Chief Matthew Okikiola Aremu Obasanjo, popularly known as OBJ is a person who needs no introduction as far as Nigeria or Nigerian political scene is concerned. There is no doubt he is a man that has many sides and angles to him. He is a person that his relevance in Nigerian politics will not wane soon.
He was born in Ibogun Olagun village to farming family of the Owu branch of the Yoruba in March,1937. Obasanjo was largely educated in Abeokuta. He later joined the Army, where he specialised in engineering, he spent time assigned in Congo, Britain, and India rising to the rank of Major. In the latter part of his military career, that was the 1960s, he played a senior role combating the Biafran separatists during the Nigerian Civil War, accepting their surrender in 1970.
In 1975, a military coup established a junta with Obasanjo as its ruling trivalent. After the trivalent leader, Murtala Mohammed was assassinated, the following year the Supreme Military Council appointed Obasanjo as head of State. Committed to restoring democracy he oversaw the 1979 election, after which he handed over to the newly elected civilian president Shehu Shagari. Obasanjo then retired to Ota Ogun, where he became a farmer , published four books and took part in international initiatives to end various African conflicts.

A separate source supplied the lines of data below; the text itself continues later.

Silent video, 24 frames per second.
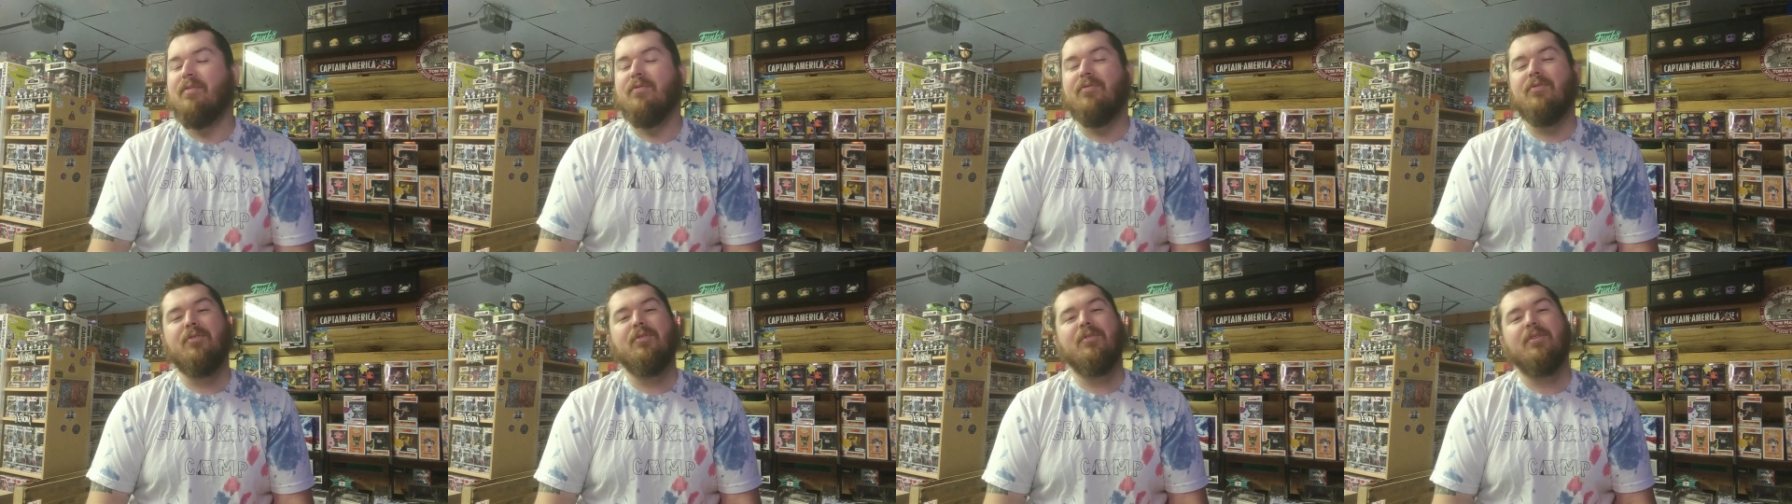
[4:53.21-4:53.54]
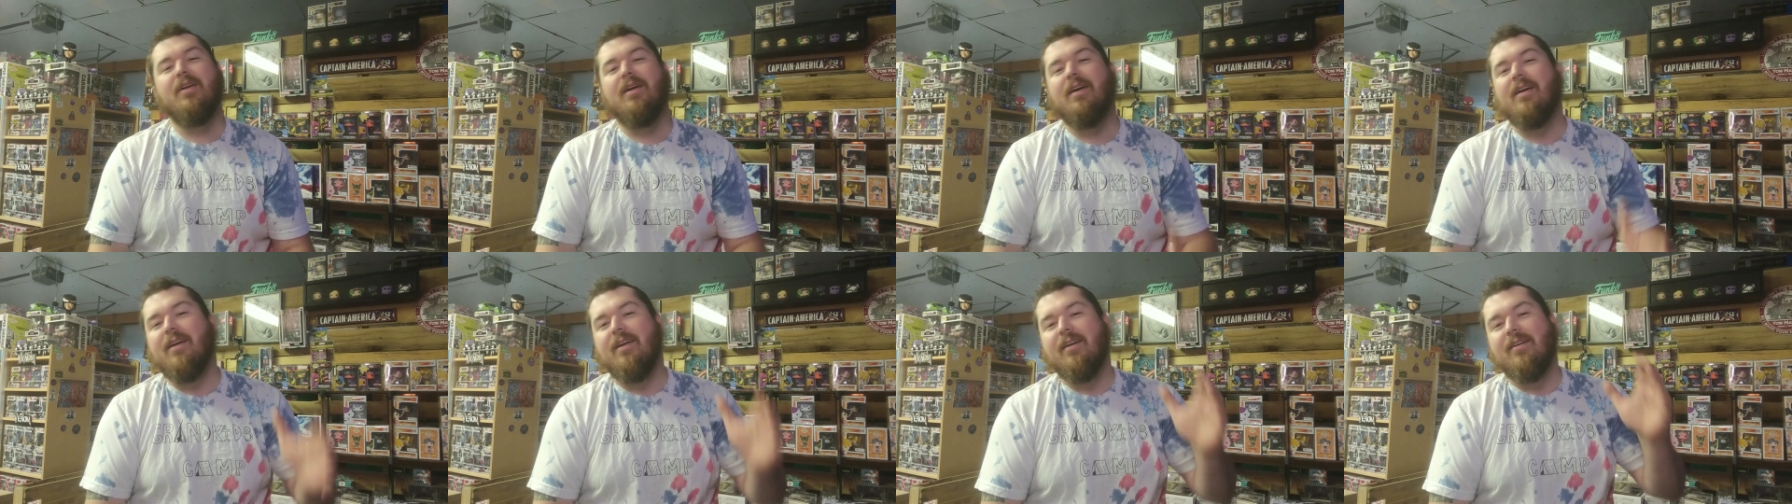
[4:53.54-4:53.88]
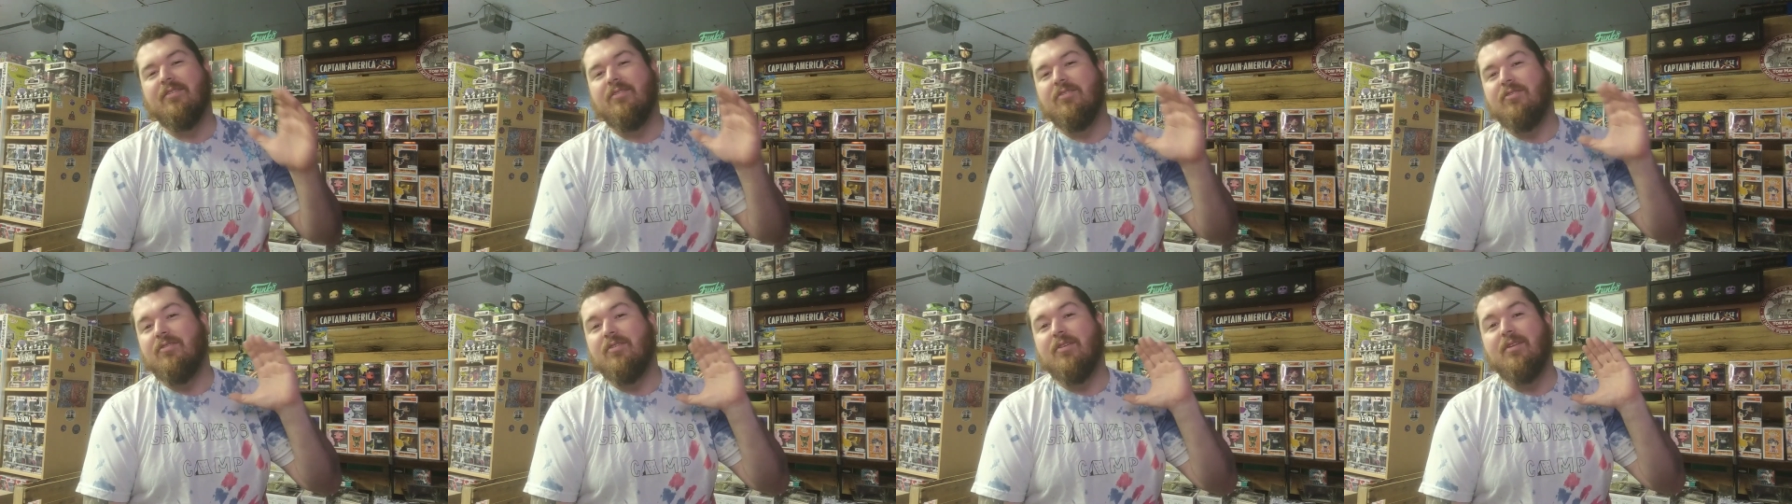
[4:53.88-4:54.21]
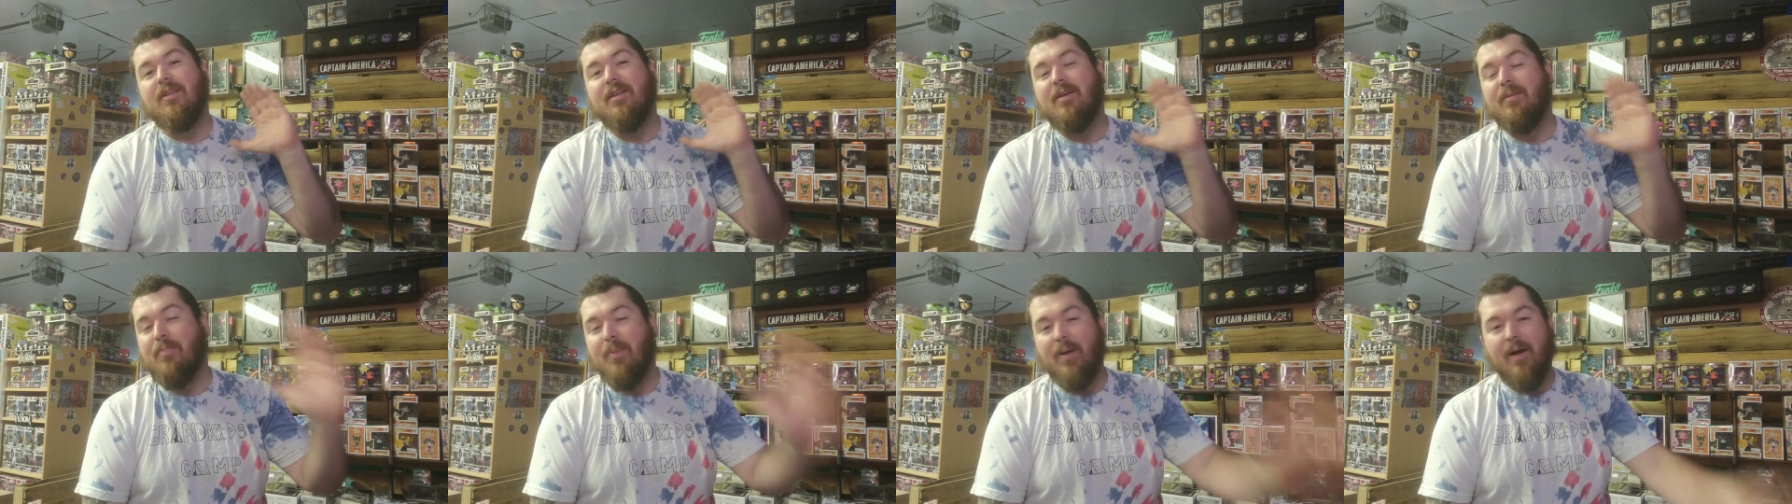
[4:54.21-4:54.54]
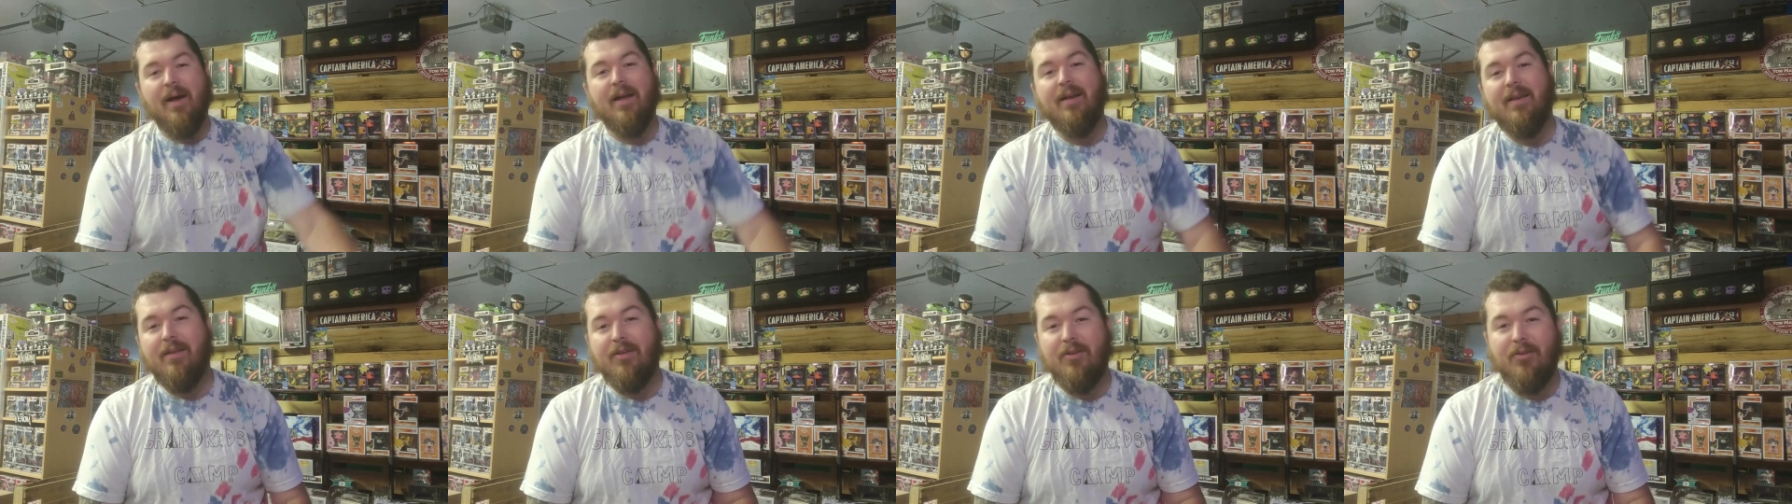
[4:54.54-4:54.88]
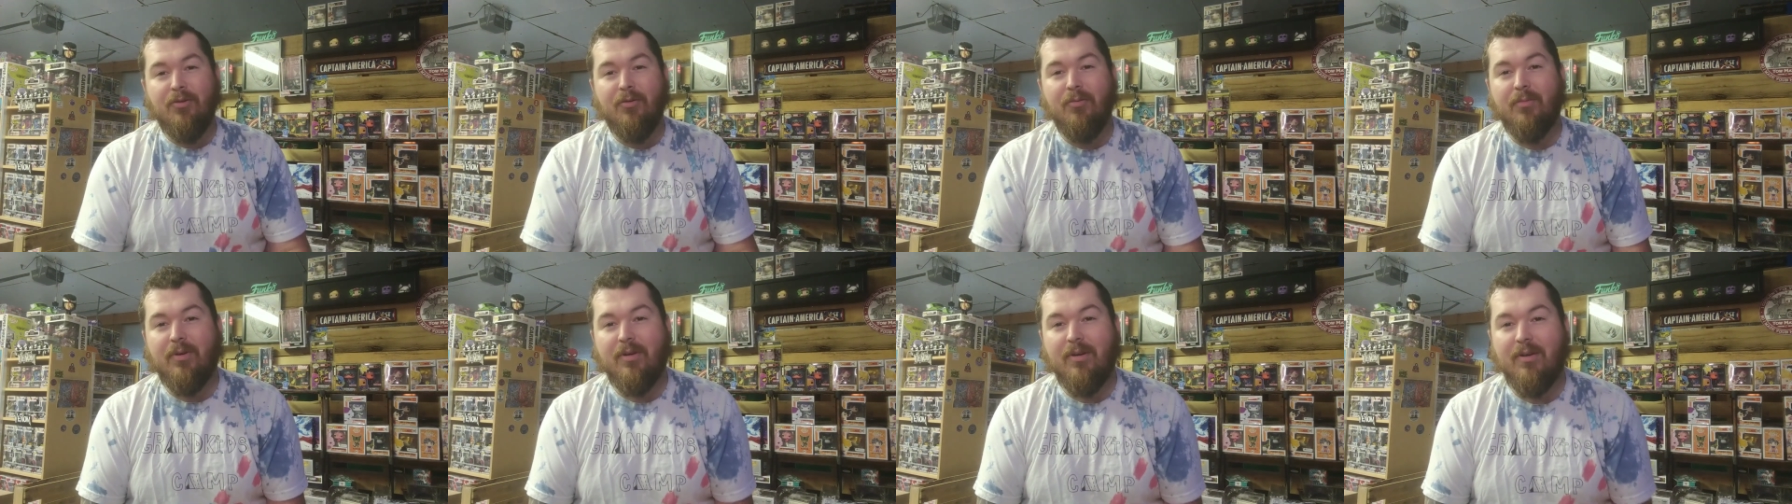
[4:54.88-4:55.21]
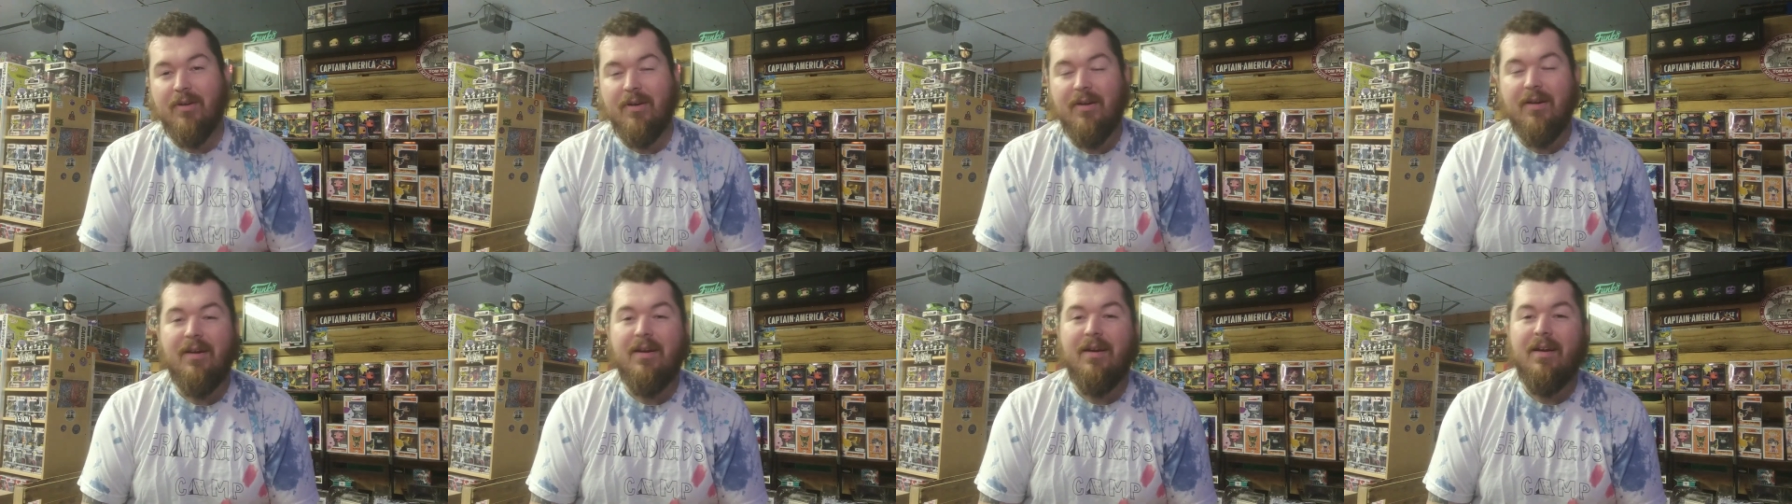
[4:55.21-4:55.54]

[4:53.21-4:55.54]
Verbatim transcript: If you like silly potty humor,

Sani Abacha seized power in a military coup, in 1993. Obasanjo openly criticized Abacha's administration, because of that he was arrested and convicted of being part of a planned coup, despite the fact that he vehemently claimed his innocence. He became a Christian in prison which subsequently influenced his world view strongly. He was released following Abacha's death in 1998.
Obasanjo became the PDP candidate for the 1999 presidential election, which he comfortably won. As president he depoliticized the military and both expanded the police and mobilised the army to combat widespread religious, ethnic secessionist violence. Obasanjo withdrew the Nigeria's military from Sierra Leone and privatised various public enterprises to limit the country's spiraling debt. He was re-elected in the 2003 election. In his second tenure, he tried but failed to amend the Constitution to abolish the presidential term limits. In retirement he earned a PhD in theology from the National Open University of Nigeria.
The history of Nigeria can never be written without making reference to this man of timbre and Calibre who has been part of shaping the history of modern Nigeria.